-- Material for this task follows --
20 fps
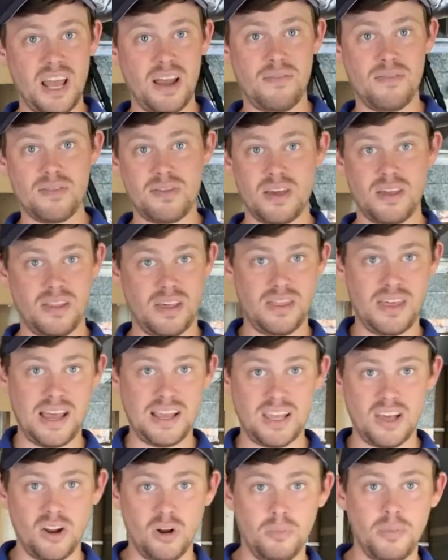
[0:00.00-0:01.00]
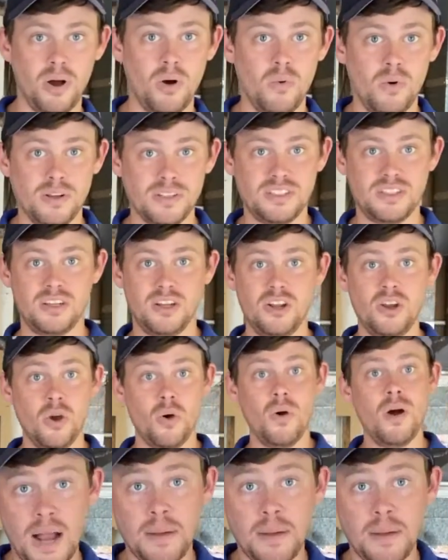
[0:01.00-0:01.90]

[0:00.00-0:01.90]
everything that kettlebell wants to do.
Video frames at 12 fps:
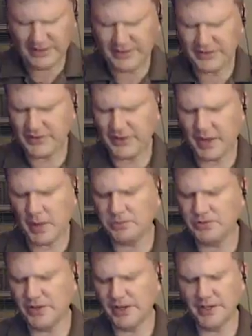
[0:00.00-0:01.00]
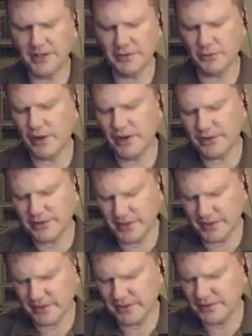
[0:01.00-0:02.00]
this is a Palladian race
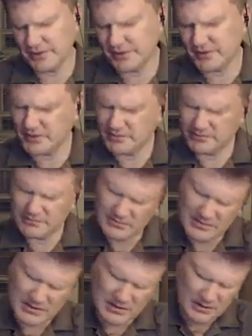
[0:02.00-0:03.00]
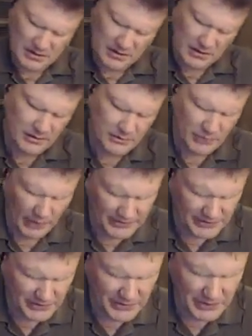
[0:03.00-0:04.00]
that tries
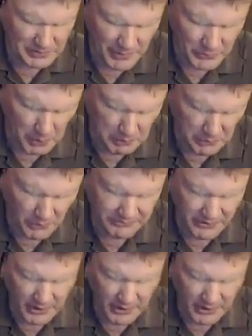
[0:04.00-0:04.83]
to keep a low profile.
-- Material for this task concluded --
▶ _What is being asked_: What is needed is an exact printout of all the entries, without the pictures.

▶ _Final answer_:
20 fps
[0:00.00-0:01.00]
[0:01.00-0:01.90]

[0:00.00-0:01.90]
everything that kettlebell wants to do.
Video frames at 12 fps:
[0:00.00-0:01.00]
[0:01.00-0:02.00]
this is a Palladian race
[0:02.00-0:03.00]
[0:03.00-0:04.00]
that tries
[0:04.00-0:04.83]
to keep a low profile.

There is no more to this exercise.